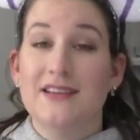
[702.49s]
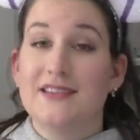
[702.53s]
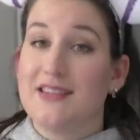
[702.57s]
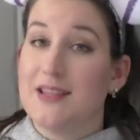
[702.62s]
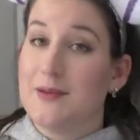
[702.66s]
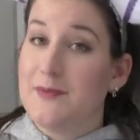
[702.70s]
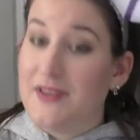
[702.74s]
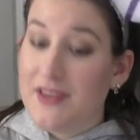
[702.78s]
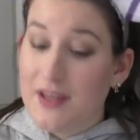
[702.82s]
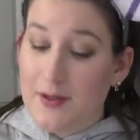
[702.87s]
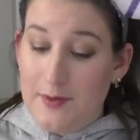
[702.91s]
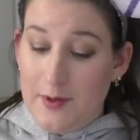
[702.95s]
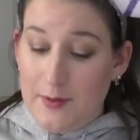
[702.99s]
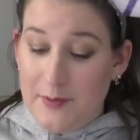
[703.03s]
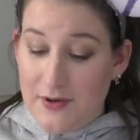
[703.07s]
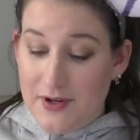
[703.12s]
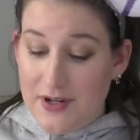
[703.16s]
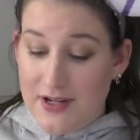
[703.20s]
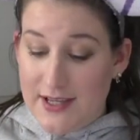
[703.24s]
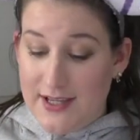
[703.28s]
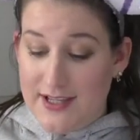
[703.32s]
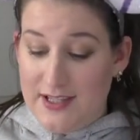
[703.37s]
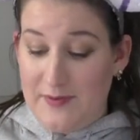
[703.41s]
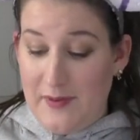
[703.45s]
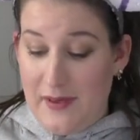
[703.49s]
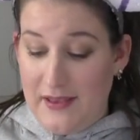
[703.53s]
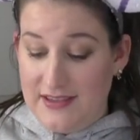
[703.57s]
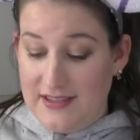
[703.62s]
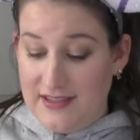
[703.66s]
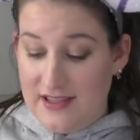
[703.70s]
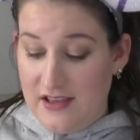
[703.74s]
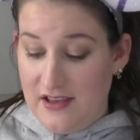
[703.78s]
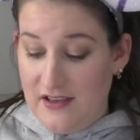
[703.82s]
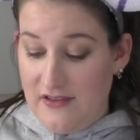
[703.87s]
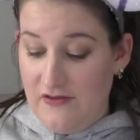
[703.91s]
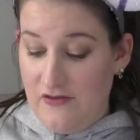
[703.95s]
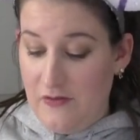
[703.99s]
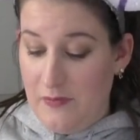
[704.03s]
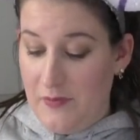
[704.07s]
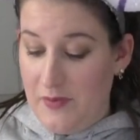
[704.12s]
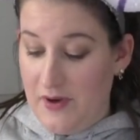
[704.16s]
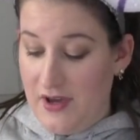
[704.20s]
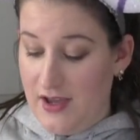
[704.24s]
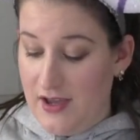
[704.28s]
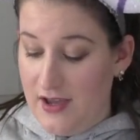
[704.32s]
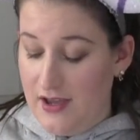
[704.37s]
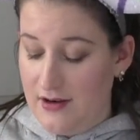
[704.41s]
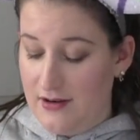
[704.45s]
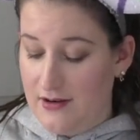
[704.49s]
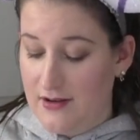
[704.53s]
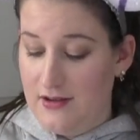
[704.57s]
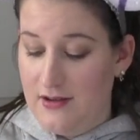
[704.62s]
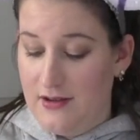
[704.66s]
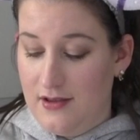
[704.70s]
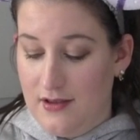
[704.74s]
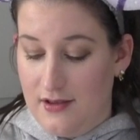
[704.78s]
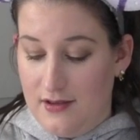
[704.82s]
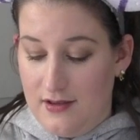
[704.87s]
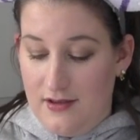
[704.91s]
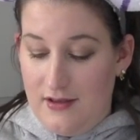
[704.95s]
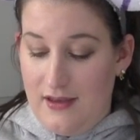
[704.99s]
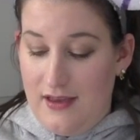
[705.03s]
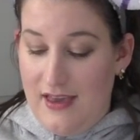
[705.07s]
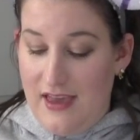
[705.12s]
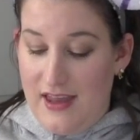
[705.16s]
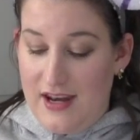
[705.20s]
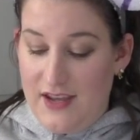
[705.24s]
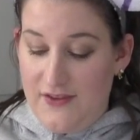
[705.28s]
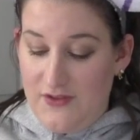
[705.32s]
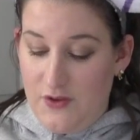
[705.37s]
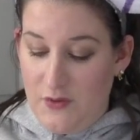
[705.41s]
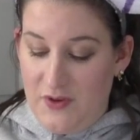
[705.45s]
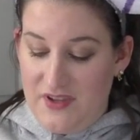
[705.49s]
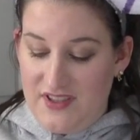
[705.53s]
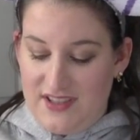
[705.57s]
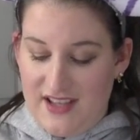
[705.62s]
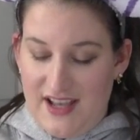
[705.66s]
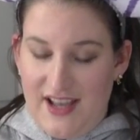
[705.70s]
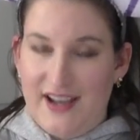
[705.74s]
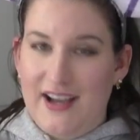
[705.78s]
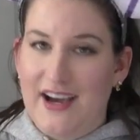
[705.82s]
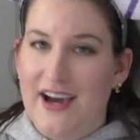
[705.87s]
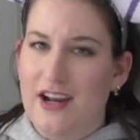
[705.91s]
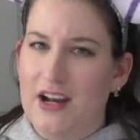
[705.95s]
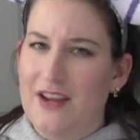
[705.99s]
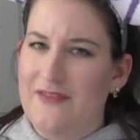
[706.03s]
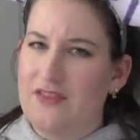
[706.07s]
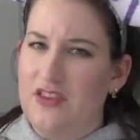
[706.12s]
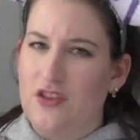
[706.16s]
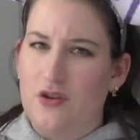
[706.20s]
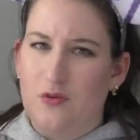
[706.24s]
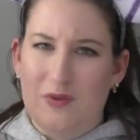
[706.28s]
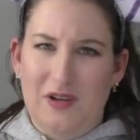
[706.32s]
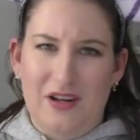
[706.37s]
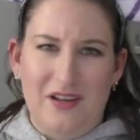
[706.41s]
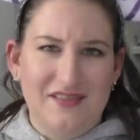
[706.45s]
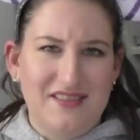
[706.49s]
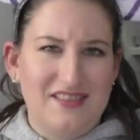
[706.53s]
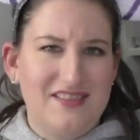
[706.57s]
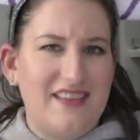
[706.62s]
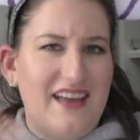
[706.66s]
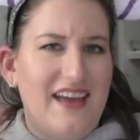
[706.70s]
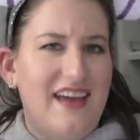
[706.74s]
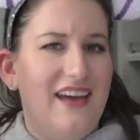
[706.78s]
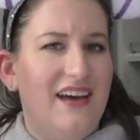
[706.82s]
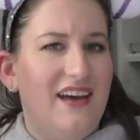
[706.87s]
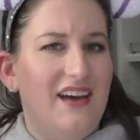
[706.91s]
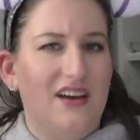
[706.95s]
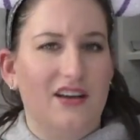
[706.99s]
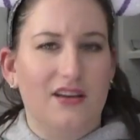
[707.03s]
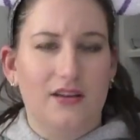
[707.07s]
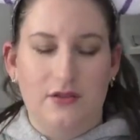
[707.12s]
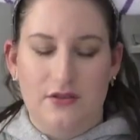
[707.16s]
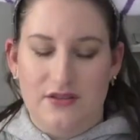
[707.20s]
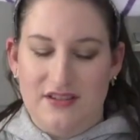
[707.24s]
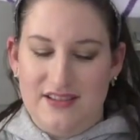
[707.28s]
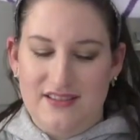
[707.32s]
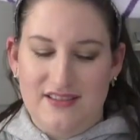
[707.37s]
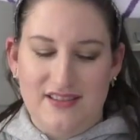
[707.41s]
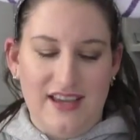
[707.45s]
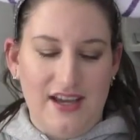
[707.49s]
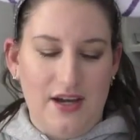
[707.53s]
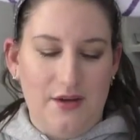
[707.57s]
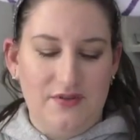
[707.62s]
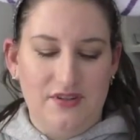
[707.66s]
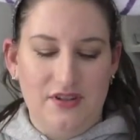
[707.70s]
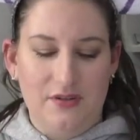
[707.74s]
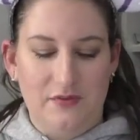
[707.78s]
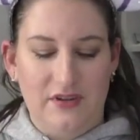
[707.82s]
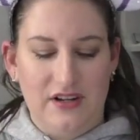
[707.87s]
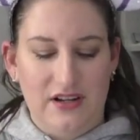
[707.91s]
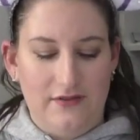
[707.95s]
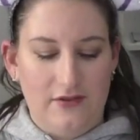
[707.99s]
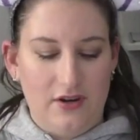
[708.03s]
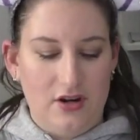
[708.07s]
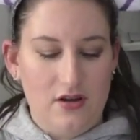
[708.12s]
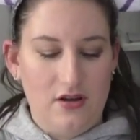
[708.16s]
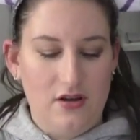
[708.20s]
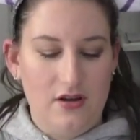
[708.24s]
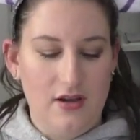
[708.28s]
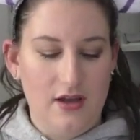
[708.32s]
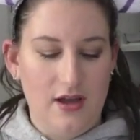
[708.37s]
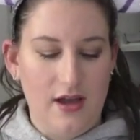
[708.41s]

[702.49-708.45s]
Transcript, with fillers: Some of them are pretty expensive, but any of the ones I got have either been on sale or discounted, whatever.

WHAT THE EXERCISE ASKS:
Your copy of the records must be exact and must contain no pictures.

YOUR RESPONSE:
[702.49s]
[702.53s]
[702.57s]
[702.62s]
[702.66s]
[702.70s]
[702.74s]
[702.78s]
[702.82s]
[702.87s]
[702.91s]
[702.95s]
[702.99s]
[703.03s]
[703.07s]
[703.12s]
[703.16s]
[703.20s]
[703.24s]
[703.28s]
[703.32s]
[703.37s]
[703.41s]
[703.45s]
[703.49s]
[703.53s]
[703.57s]
[703.62s]
[703.66s]
[703.70s]
[703.74s]
[703.78s]
[703.82s]
[703.87s]
[703.91s]
[703.95s]
[703.99s]
[704.03s]
[704.07s]
[704.12s]
[704.16s]
[704.20s]
[704.24s]
[704.28s]
[704.32s]
[704.37s]
[704.41s]
[704.45s]
[704.49s]
[704.53s]
[704.57s]
[704.62s]
[704.66s]
[704.70s]
[704.74s]
[704.78s]
[704.82s]
[704.87s]
[704.91s]
[704.95s]
[704.99s]
[705.03s]
[705.07s]
[705.12s]
[705.16s]
[705.20s]
[705.24s]
[705.28s]
[705.32s]
[705.37s]
[705.41s]
[705.45s]
[705.49s]
[705.53s]
[705.57s]
[705.62s]
[705.66s]
[705.70s]
[705.74s]
[705.78s]
[705.82s]
[705.87s]
[705.91s]
[705.95s]
[705.99s]
[706.03s]
[706.07s]
[706.12s]
[706.16s]
[706.20s]
[706.24s]
[706.28s]
[706.32s]
[706.37s]
[706.41s]
[706.45s]
[706.49s]
[706.53s]
[706.57s]
[706.62s]
[706.66s]
[706.70s]
[706.74s]
[706.78s]
[706.82s]
[706.87s]
[706.91s]
[706.95s]
[706.99s]
[707.03s]
[707.07s]
[707.12s]
[707.16s]
[707.20s]
[707.24s]
[707.28s]
[707.32s]
[707.37s]
[707.41s]
[707.45s]
[707.49s]
[707.53s]
[707.57s]
[707.62s]
[707.66s]
[707.70s]
[707.74s]
[707.78s]
[707.82s]
[707.87s]
[707.91s]
[707.95s]
[707.99s]
[708.03s]
[708.07s]
[708.12s]
[708.16s]
[708.20s]
[708.24s]
[708.28s]
[708.32s]
[708.37s]
[708.41s]

[702.49-708.45s]
Transcript, with fillers: Some of them are pretty expensive, but any of the ones I got have either been on sale or discounted, whatever.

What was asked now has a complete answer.